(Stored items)
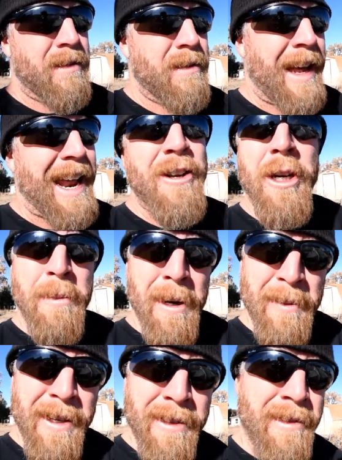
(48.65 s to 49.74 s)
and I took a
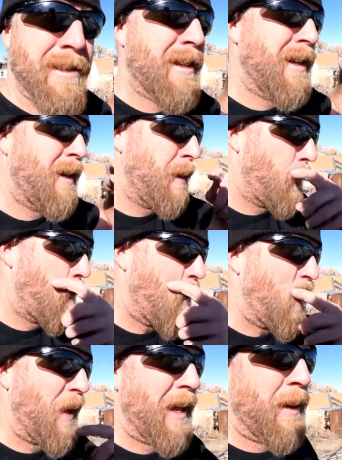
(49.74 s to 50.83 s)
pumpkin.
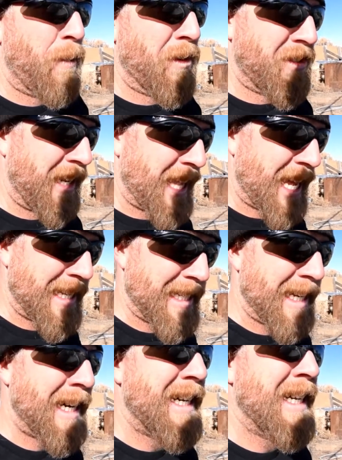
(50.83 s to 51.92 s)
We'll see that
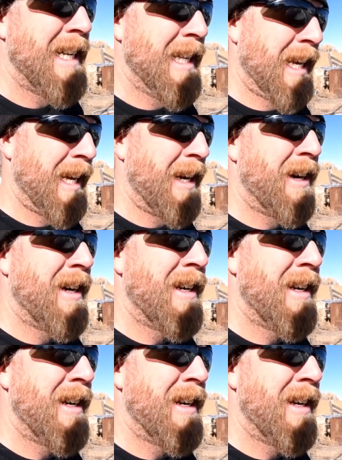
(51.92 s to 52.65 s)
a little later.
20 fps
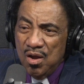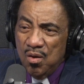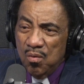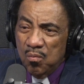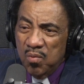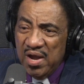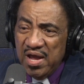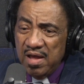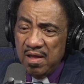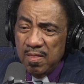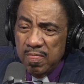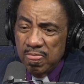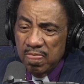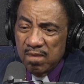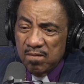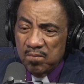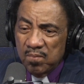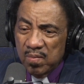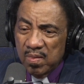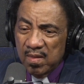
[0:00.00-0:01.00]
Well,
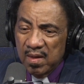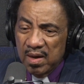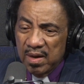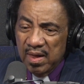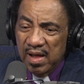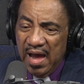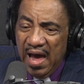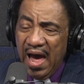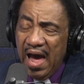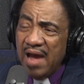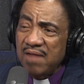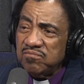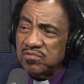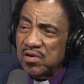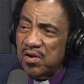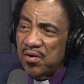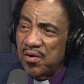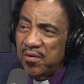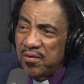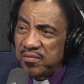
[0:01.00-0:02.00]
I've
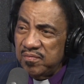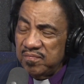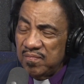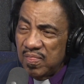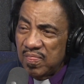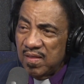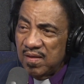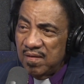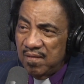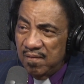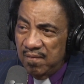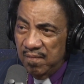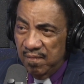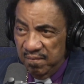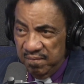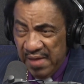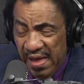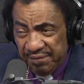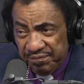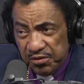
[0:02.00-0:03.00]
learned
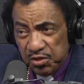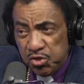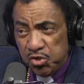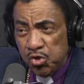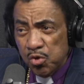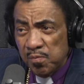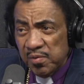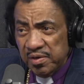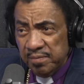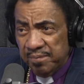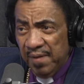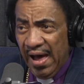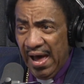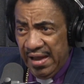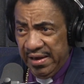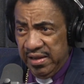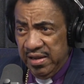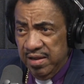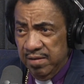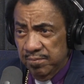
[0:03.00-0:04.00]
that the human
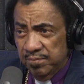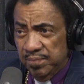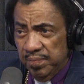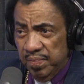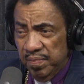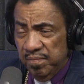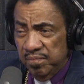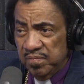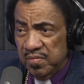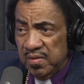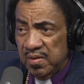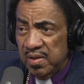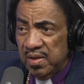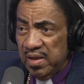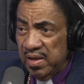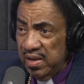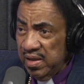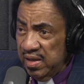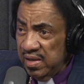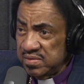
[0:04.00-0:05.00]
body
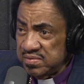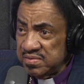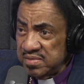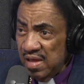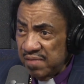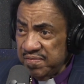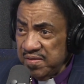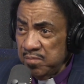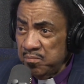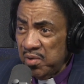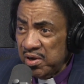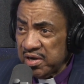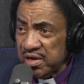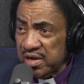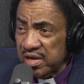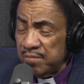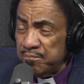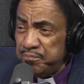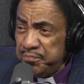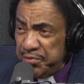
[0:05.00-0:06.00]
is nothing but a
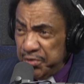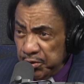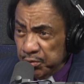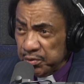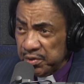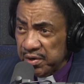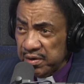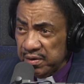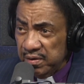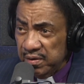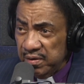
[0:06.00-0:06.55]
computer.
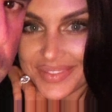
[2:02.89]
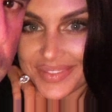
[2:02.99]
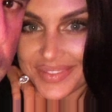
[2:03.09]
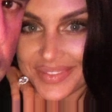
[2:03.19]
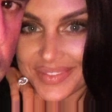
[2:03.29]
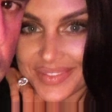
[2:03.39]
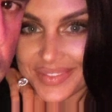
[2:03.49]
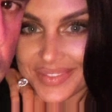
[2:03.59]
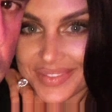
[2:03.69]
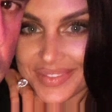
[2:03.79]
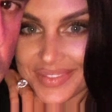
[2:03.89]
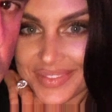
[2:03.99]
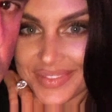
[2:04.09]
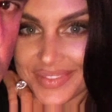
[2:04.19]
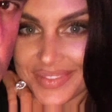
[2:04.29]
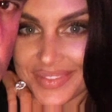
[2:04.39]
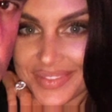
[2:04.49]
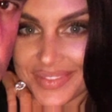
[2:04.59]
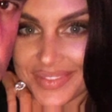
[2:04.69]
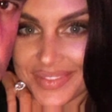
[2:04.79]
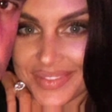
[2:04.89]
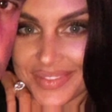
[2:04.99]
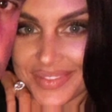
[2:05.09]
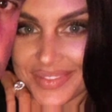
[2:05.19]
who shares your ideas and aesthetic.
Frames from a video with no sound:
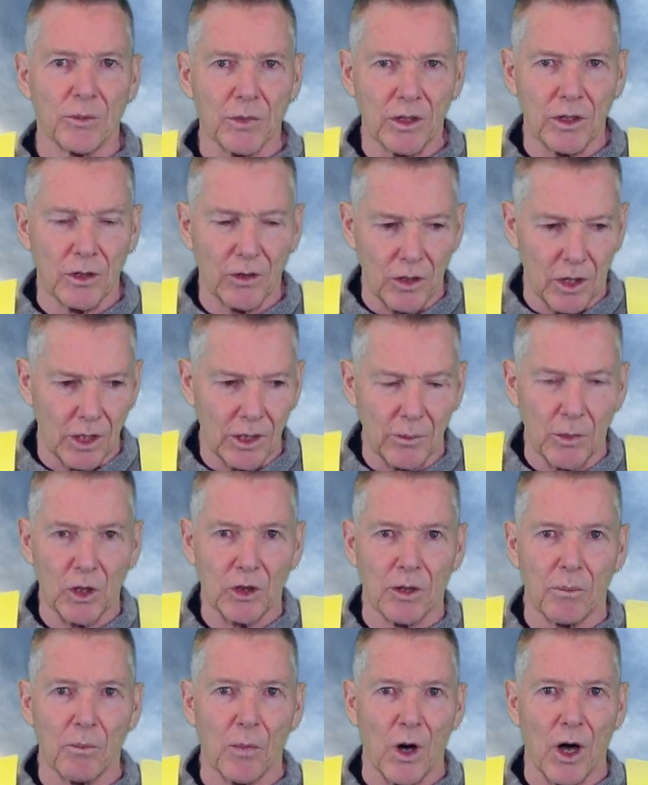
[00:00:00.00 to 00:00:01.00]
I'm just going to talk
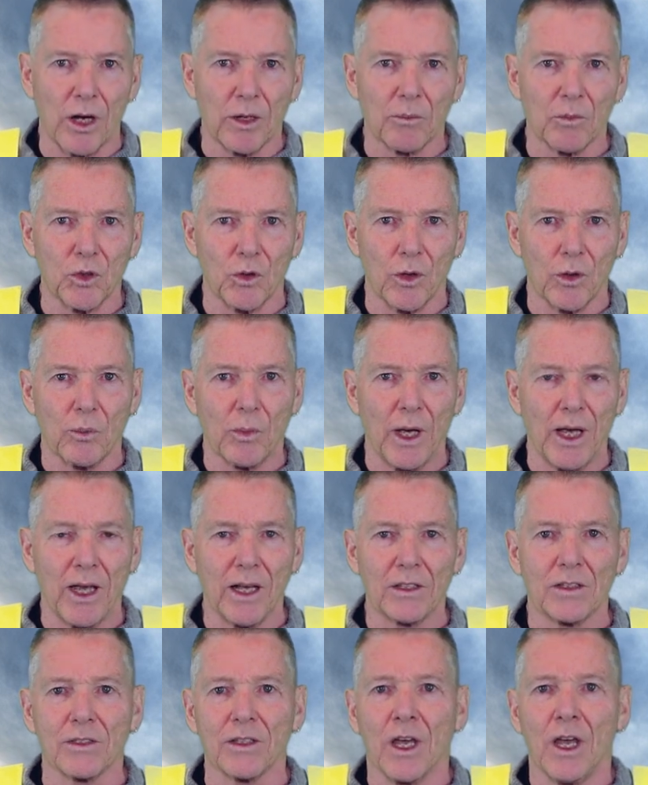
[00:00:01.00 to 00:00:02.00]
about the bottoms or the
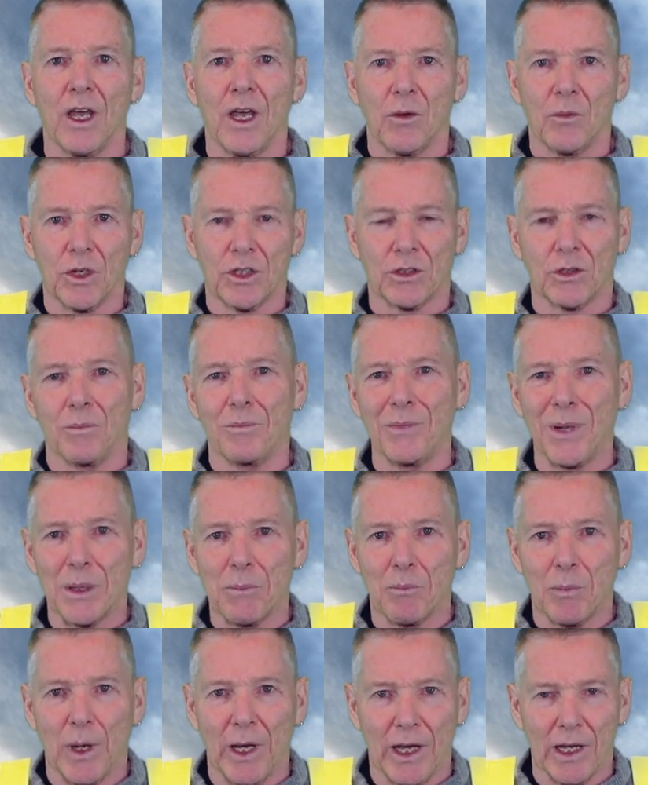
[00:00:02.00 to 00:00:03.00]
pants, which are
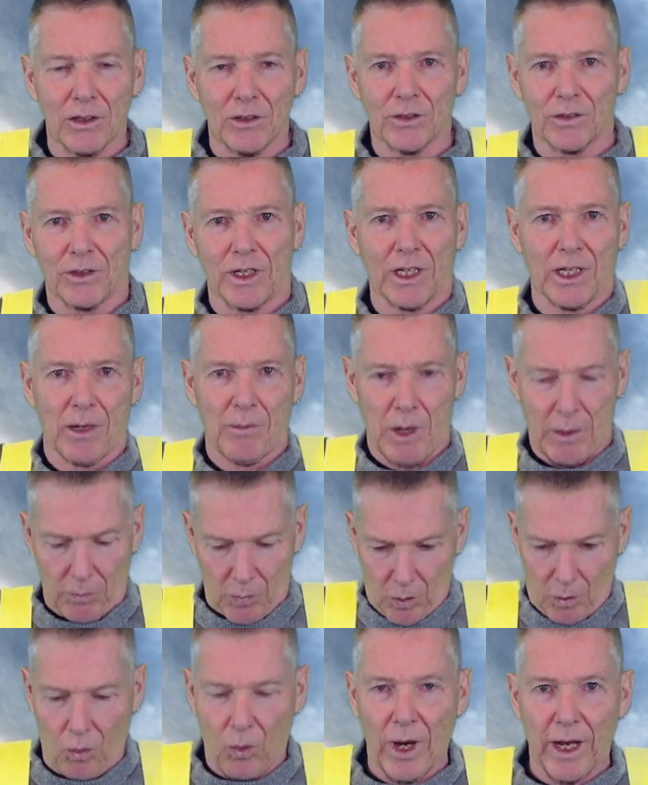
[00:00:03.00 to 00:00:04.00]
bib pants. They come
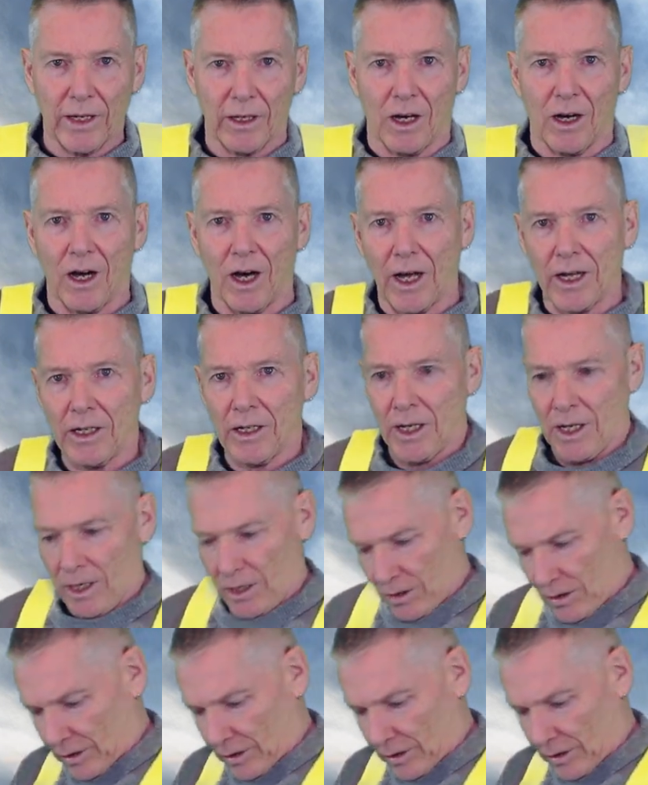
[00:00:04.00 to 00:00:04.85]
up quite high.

▶ What the task requires
Would you return all of the data above word for word, omitting every picture?

▶ Answer box
(48.65 s to 49.74 s)
and I took a
(49.74 s to 50.83 s)
pumpkin.
(50.83 s to 51.92 s)
We'll see that
(51.92 s to 52.65 s)
a little later.
20 fps
[0:00.00-0:01.00]
Well,
[0:01.00-0:02.00]
I've
[0:02.00-0:03.00]
learned
[0:03.00-0:04.00]
that the human
[0:04.00-0:05.00]
body
[0:05.00-0:06.00]
is nothing but a
[0:06.00-0:06.55]
computer.
[2:02.89]
[2:02.99]
[2:03.09]
[2:03.19]
[2:03.29]
[2:03.39]
[2:03.49]
[2:03.59]
[2:03.69]
[2:03.79]
[2:03.89]
[2:03.99]
[2:04.09]
[2:04.19]
[2:04.29]
[2:04.39]
[2:04.49]
[2:04.59]
[2:04.69]
[2:04.79]
[2:04.89]
[2:04.99]
[2:05.09]
[2:05.19]
who shares your ideas and aesthetic.
Frames from a video with no sound:
[00:00:00.00 to 00:00:01.00]
I'm just going to talk
[00:00:01.00 to 00:00:02.00]
about the bottoms or the
[00:00:02.00 to 00:00:03.00]
pants, which are
[00:00:03.00 to 00:00:04.00]
bib pants. They come
[00:00:04.00 to 00:00:04.85]
up quite high.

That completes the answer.